• _Task directions_: Produce a verbatim copy of the records, and keep the images out of it.

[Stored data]
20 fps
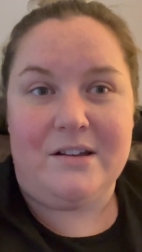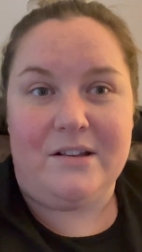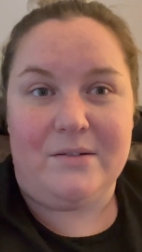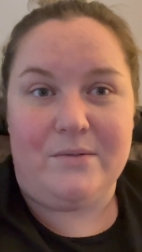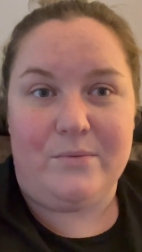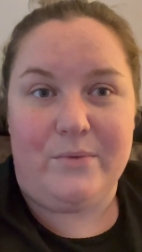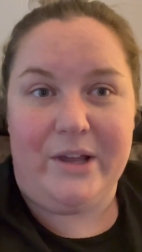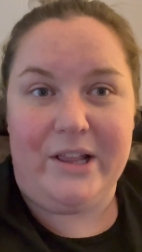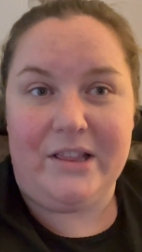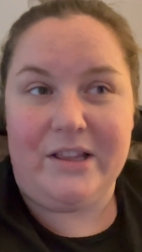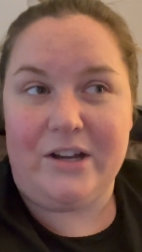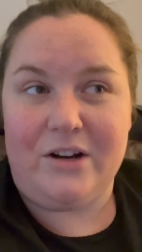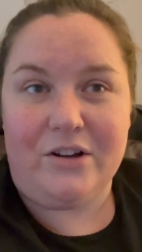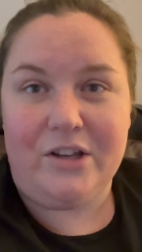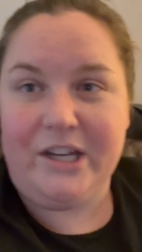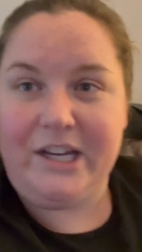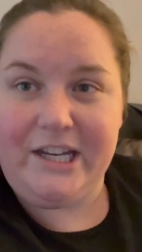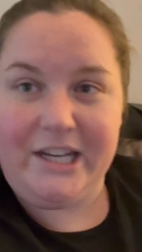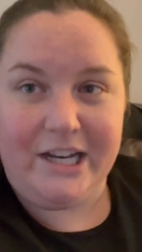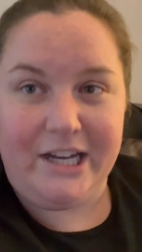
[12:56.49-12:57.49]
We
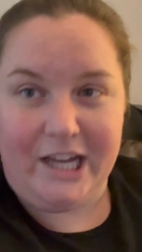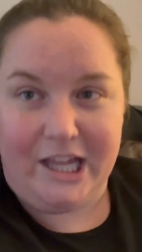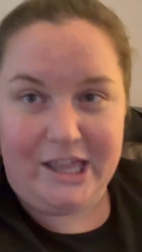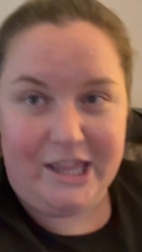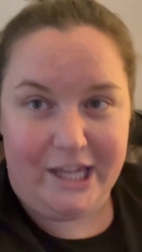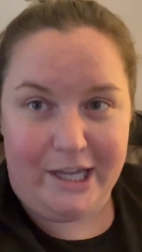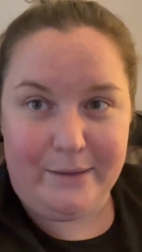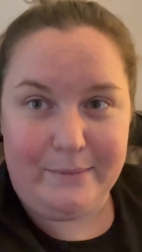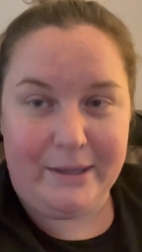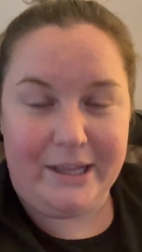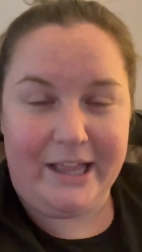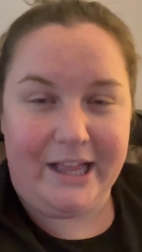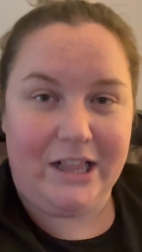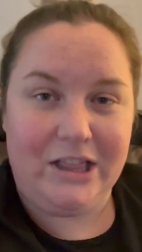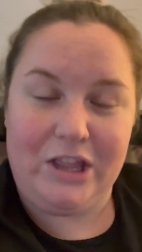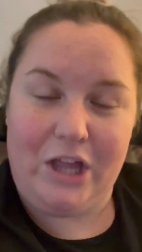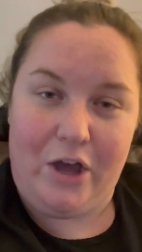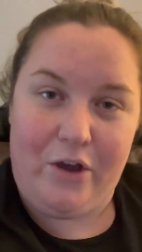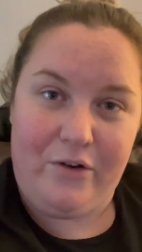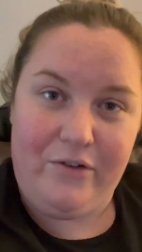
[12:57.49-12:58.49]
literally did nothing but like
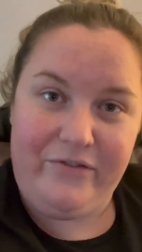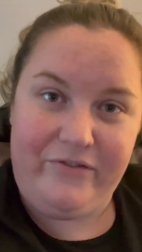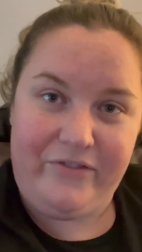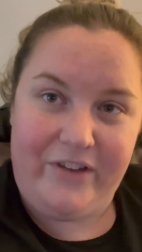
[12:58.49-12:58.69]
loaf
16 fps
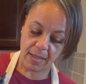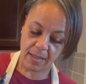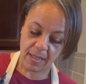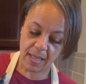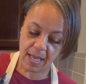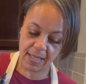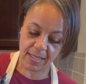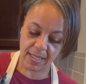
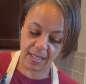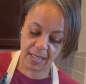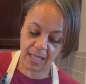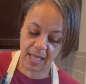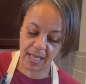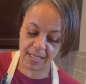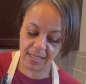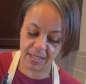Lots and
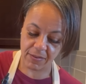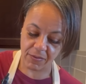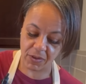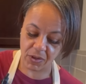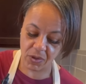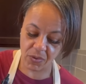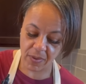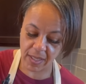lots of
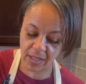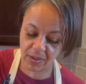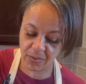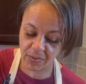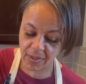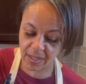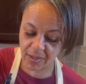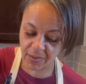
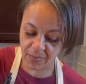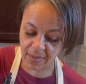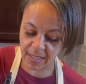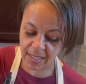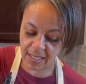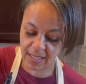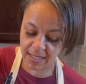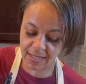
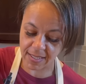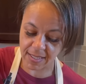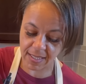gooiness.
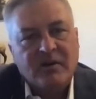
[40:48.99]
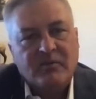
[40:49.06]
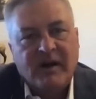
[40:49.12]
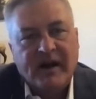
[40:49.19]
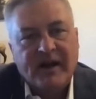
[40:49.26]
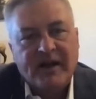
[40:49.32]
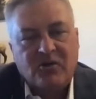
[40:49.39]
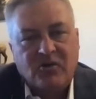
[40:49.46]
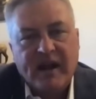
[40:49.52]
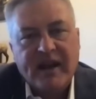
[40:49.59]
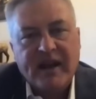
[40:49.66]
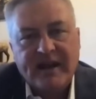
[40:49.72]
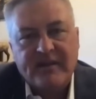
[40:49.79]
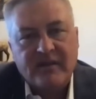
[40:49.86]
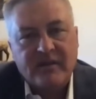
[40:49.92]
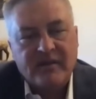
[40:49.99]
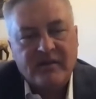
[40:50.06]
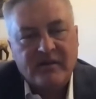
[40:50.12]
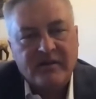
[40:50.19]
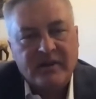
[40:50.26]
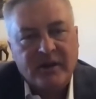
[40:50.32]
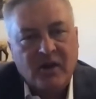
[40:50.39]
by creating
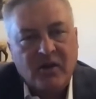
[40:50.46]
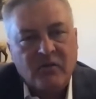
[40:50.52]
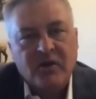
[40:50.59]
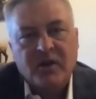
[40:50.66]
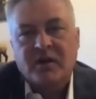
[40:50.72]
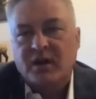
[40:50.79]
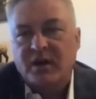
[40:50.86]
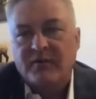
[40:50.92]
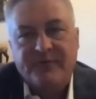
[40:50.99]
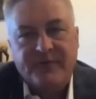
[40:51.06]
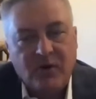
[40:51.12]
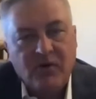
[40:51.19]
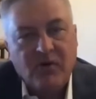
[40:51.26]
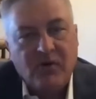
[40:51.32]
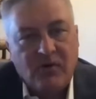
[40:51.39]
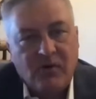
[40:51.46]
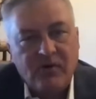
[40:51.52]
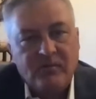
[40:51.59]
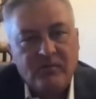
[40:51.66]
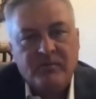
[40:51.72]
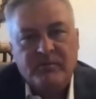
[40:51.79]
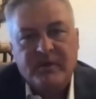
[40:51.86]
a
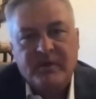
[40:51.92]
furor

• _Solution to the exercise_:
20 fps
[12:56.49-12:57.49]
We
[12:57.49-12:58.49]
literally did nothing but like
[12:58.49-12:58.69]
loaf
16 fps
Lots and
lots of
gooiness.
[40:48.99]
[40:49.06]
[40:49.12]
[40:49.19]
[40:49.26]
[40:49.32]
[40:49.39]
[40:49.46]
[40:49.52]
[40:49.59]
[40:49.66]
[40:49.72]
[40:49.79]
[40:49.86]
[40:49.92]
[40:49.99]
[40:50.06]
[40:50.12]
[40:50.19]
[40:50.26]
[40:50.32]
[40:50.39]
by creating
[40:50.46]
[40:50.52]
[40:50.59]
[40:50.66]
[40:50.72]
[40:50.79]
[40:50.86]
[40:50.92]
[40:50.99]
[40:51.06]
[40:51.12]
[40:51.19]
[40:51.26]
[40:51.32]
[40:51.39]
[40:51.46]
[40:51.52]
[40:51.59]
[40:51.66]
[40:51.72]
[40:51.79]
[40:51.86]
a
[40:51.92]
furor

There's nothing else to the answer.